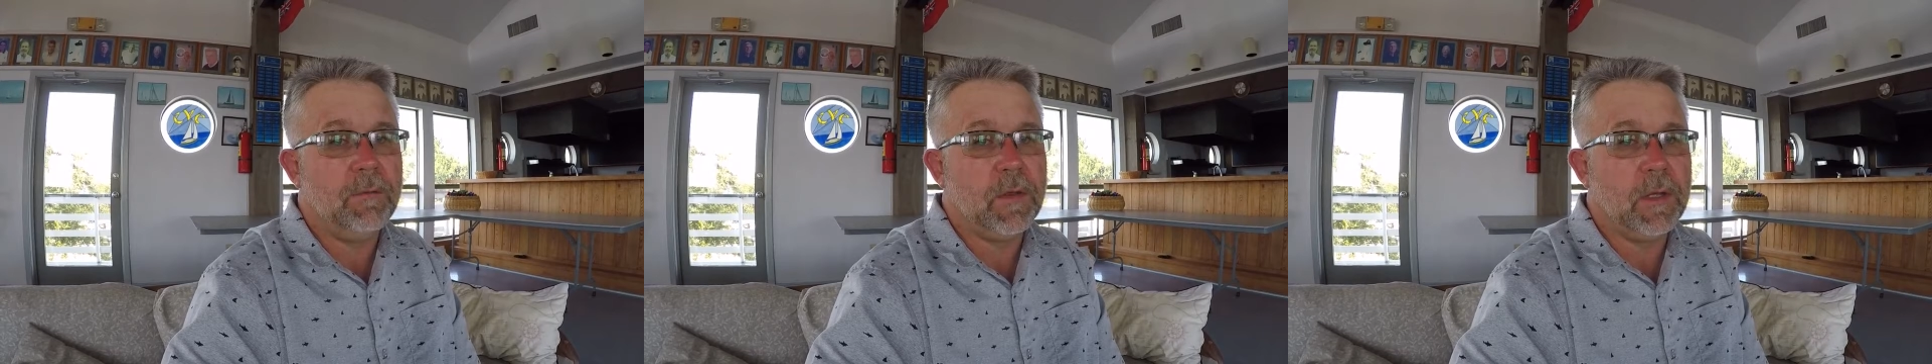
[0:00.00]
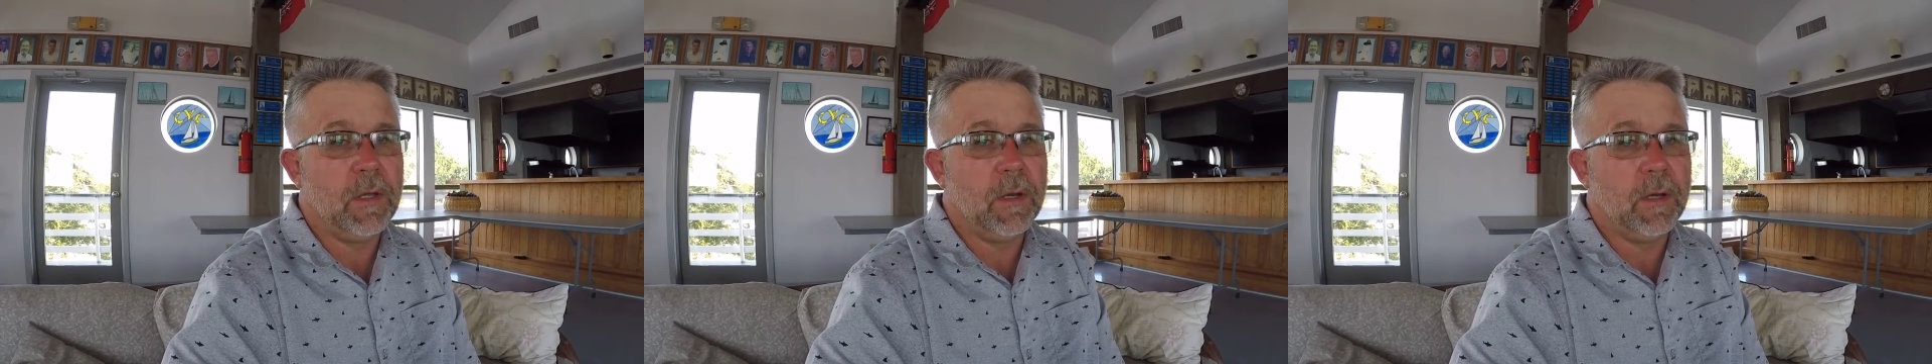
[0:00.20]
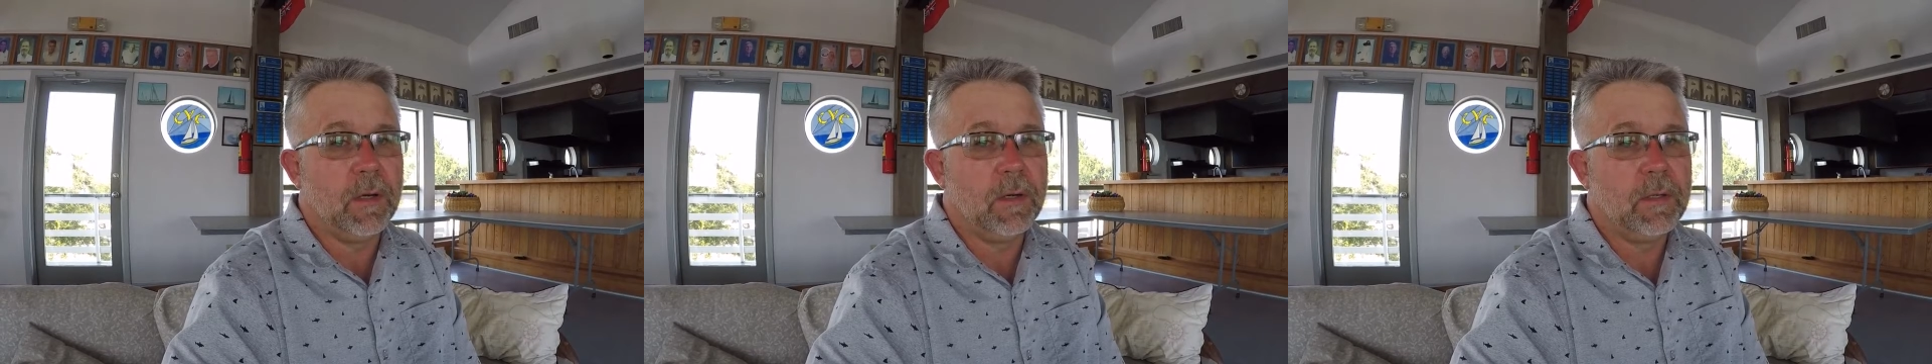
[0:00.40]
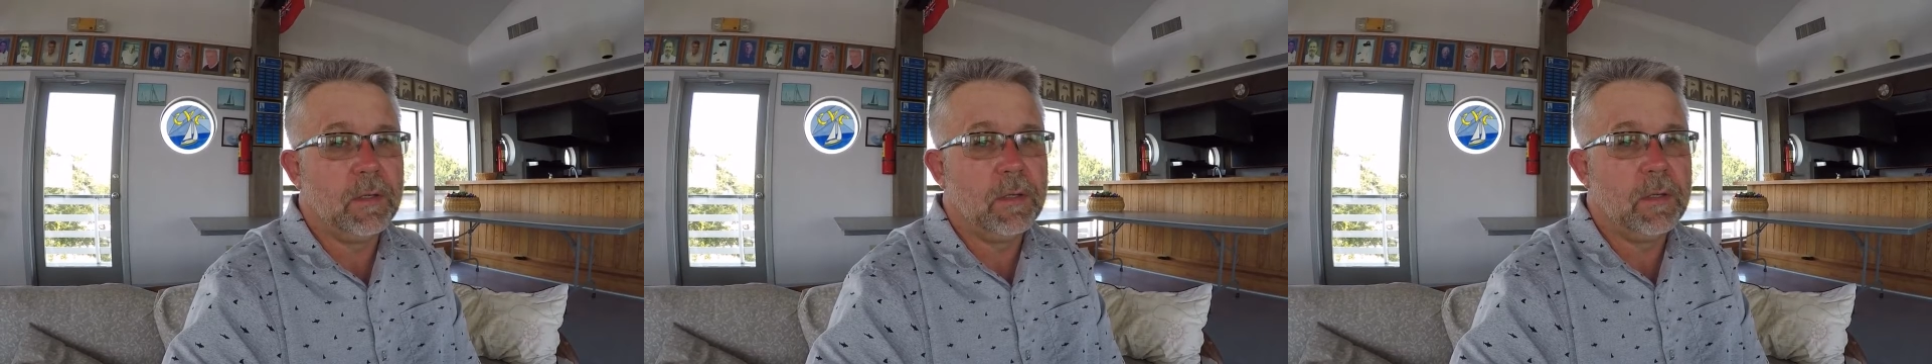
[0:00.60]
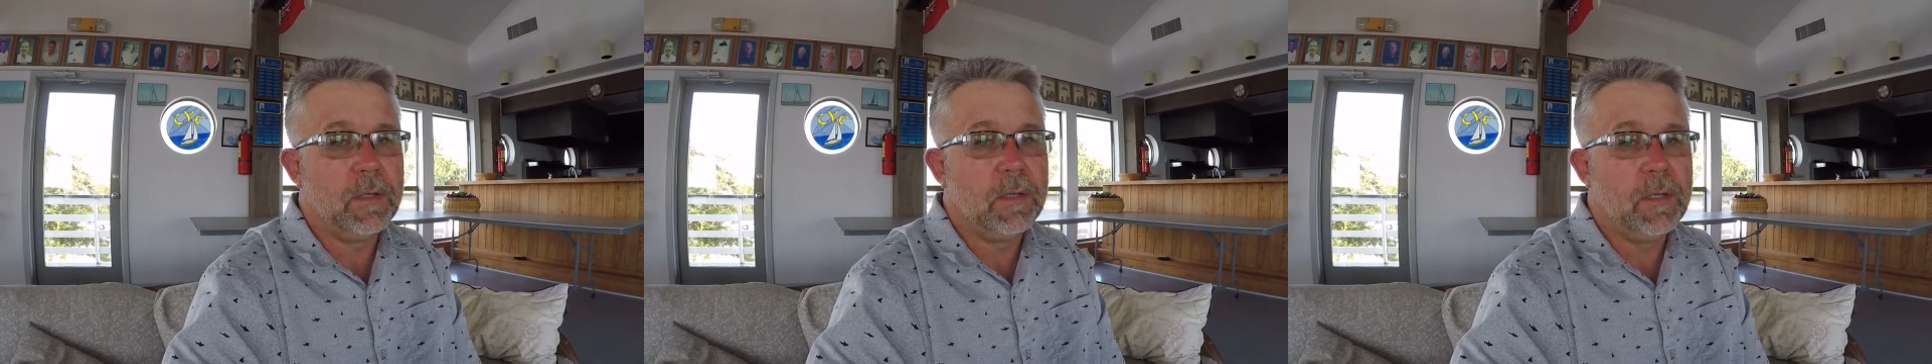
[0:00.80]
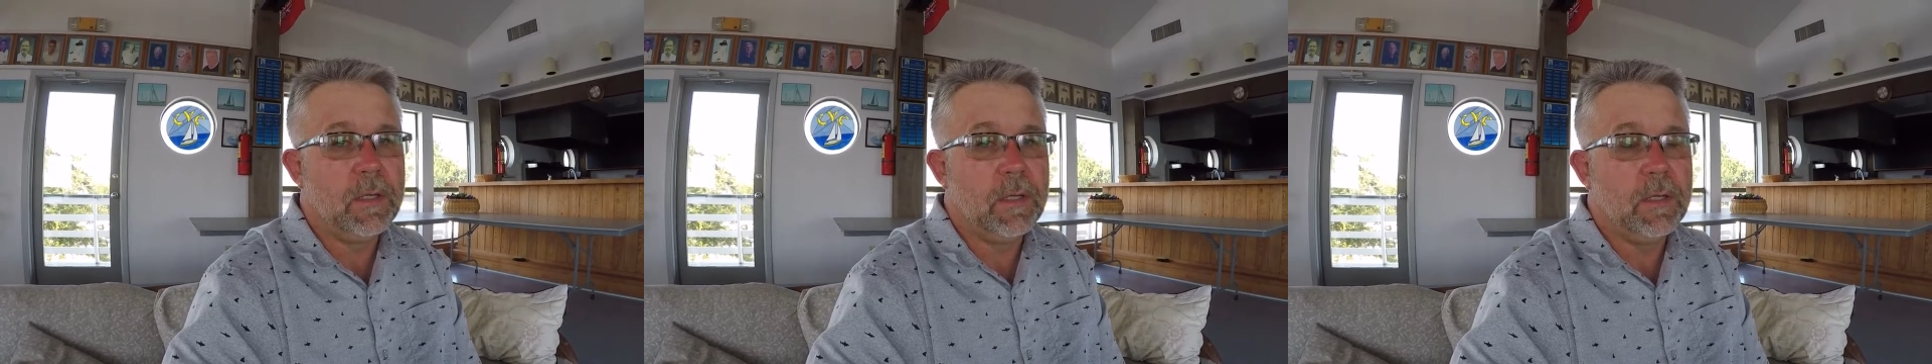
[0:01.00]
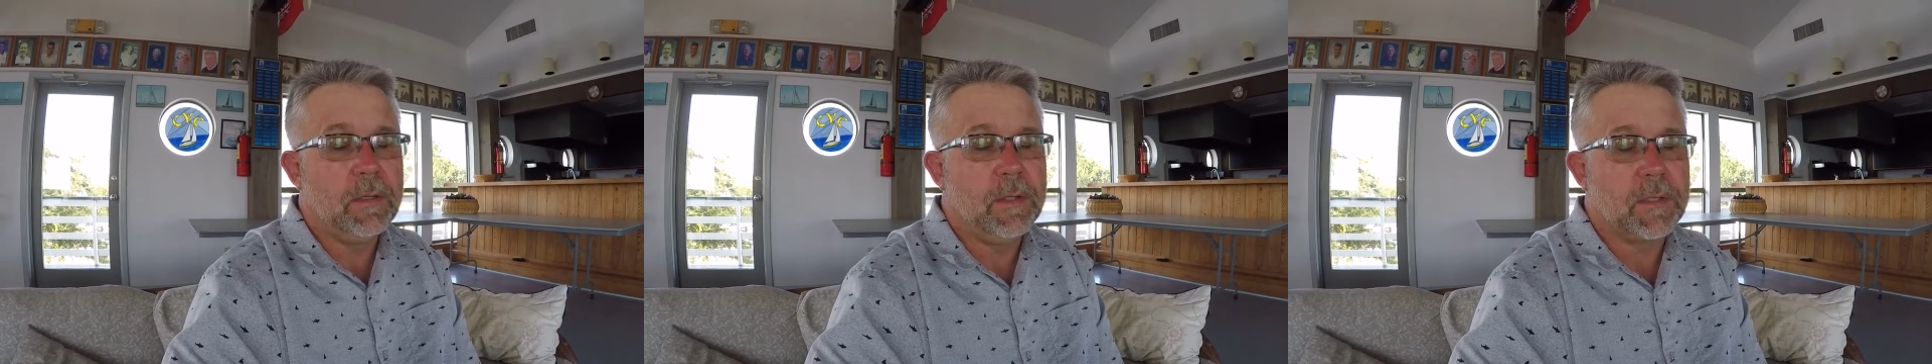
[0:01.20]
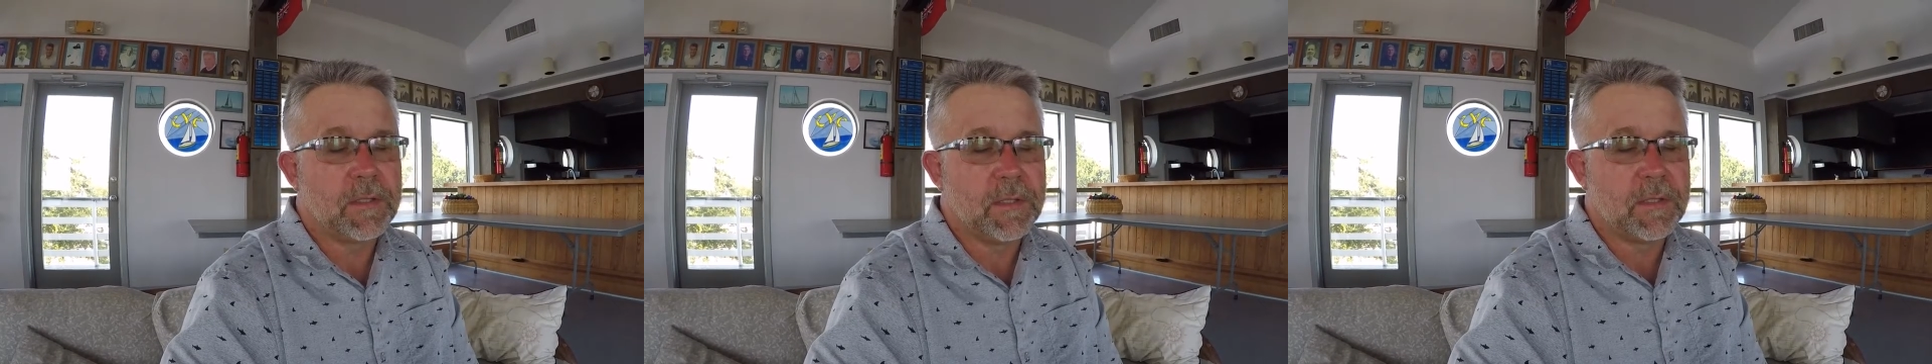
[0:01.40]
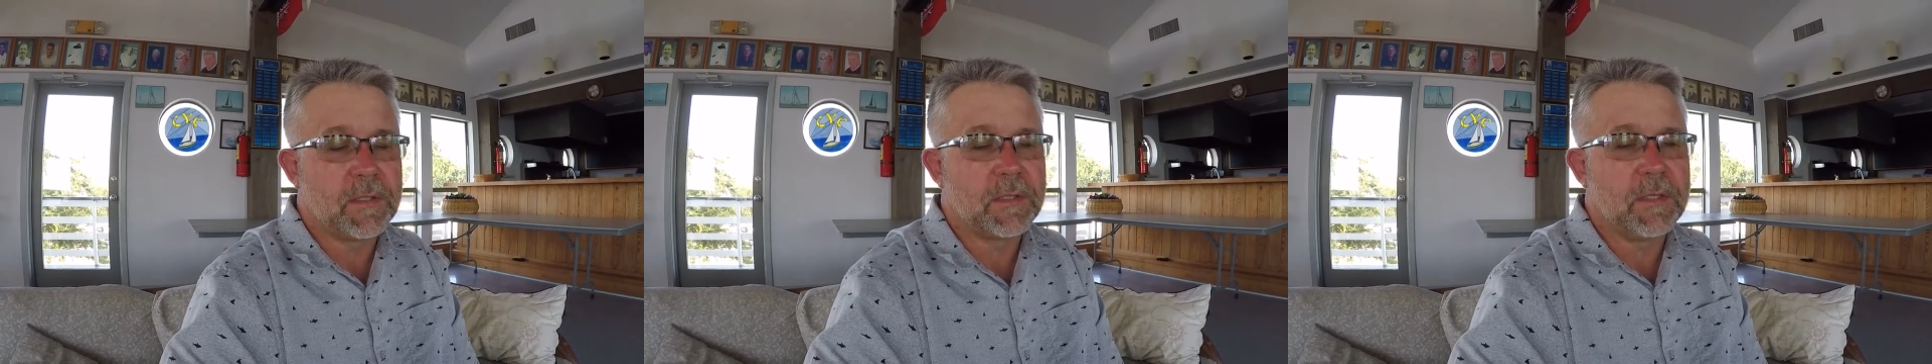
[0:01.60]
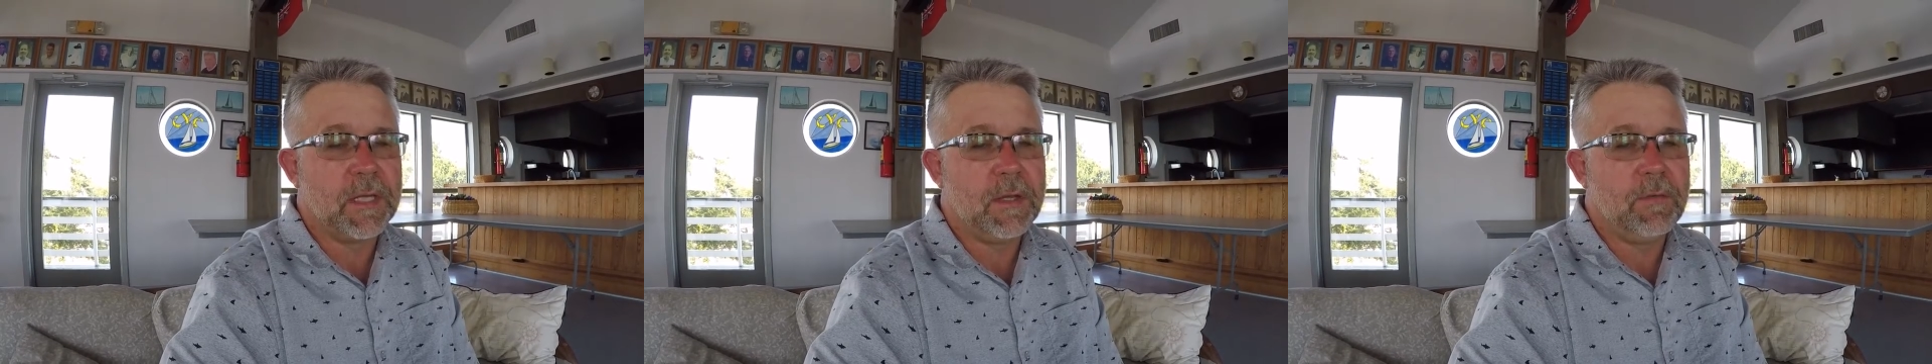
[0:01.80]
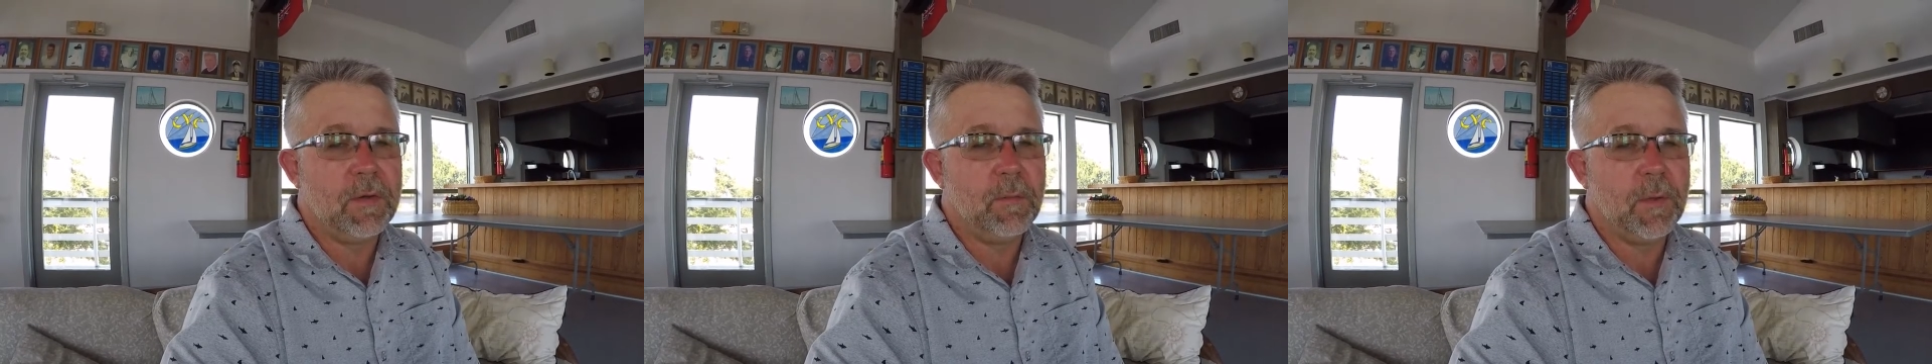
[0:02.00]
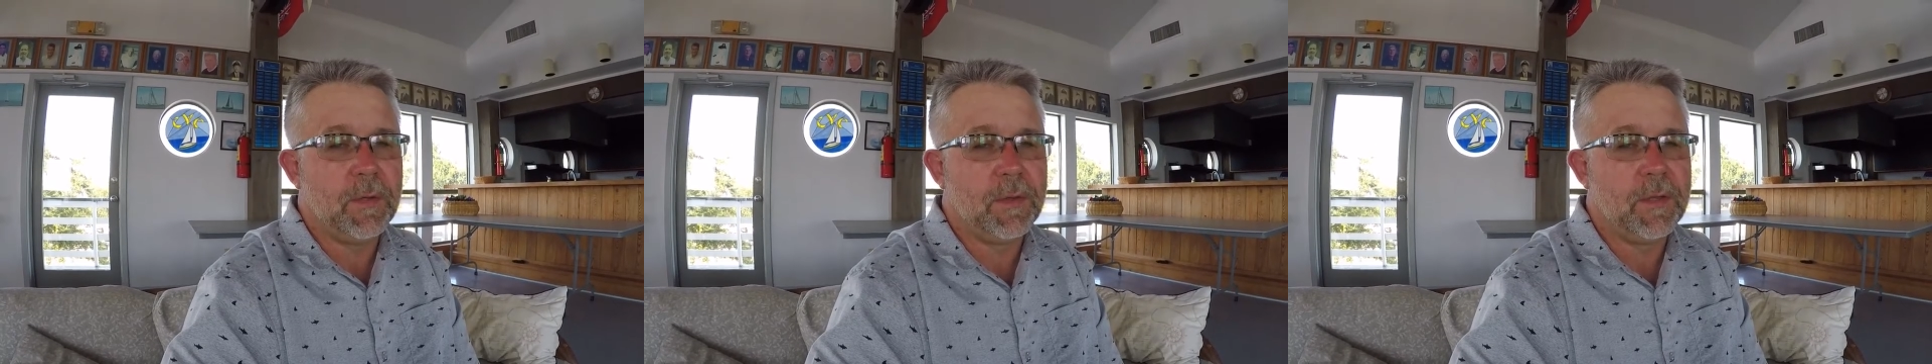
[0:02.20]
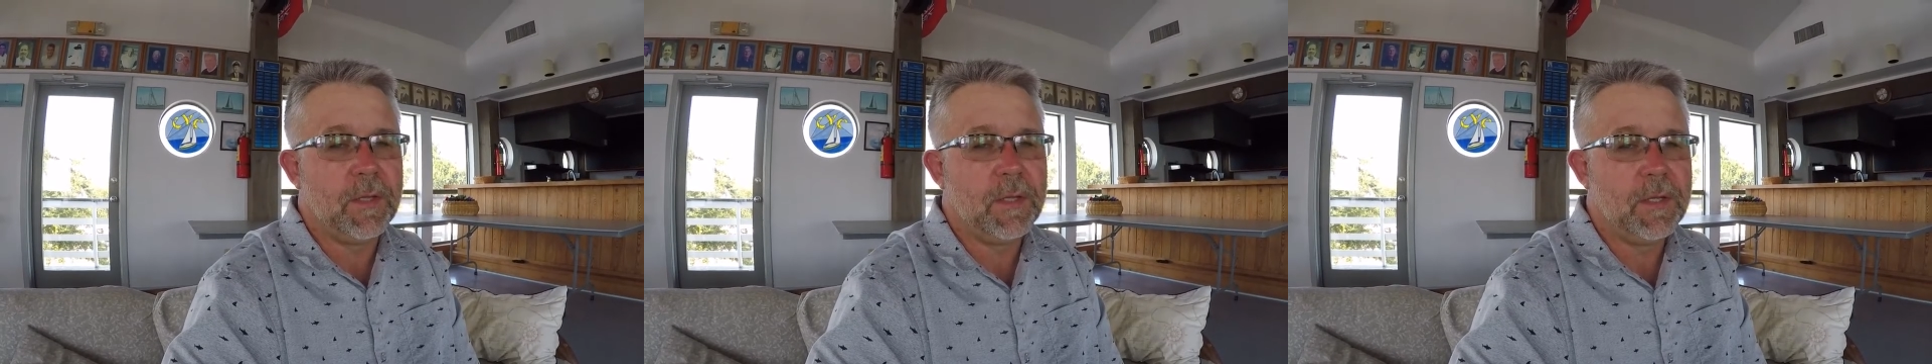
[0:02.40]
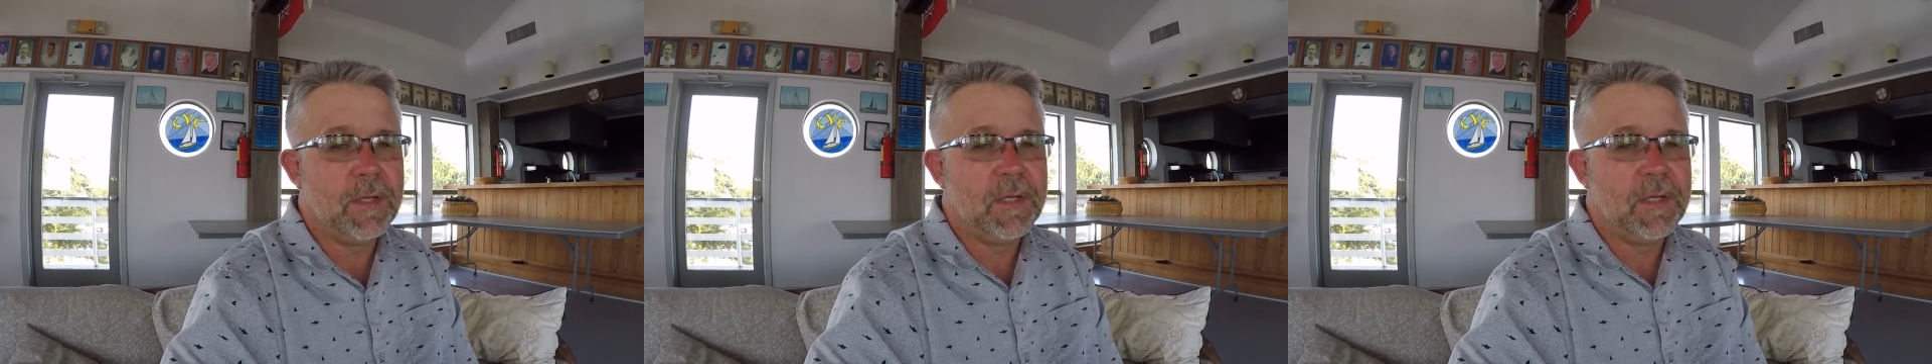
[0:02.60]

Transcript: a year. This is Stephen with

* [YOUR ASSIGNMENT] Output all of the entries once more, word for word, with the images removed.

* [OUTPUT BELOW]
[0:00.00]
[0:00.20]
[0:00.40]
[0:00.60]
[0:00.80]
[0:01.00]
[0:01.20]
[0:01.40]
[0:01.60]
[0:01.80]
[0:02.00]
[0:02.20]
[0:02.40]
[0:02.60]

Transcript: a year. This is Stephen with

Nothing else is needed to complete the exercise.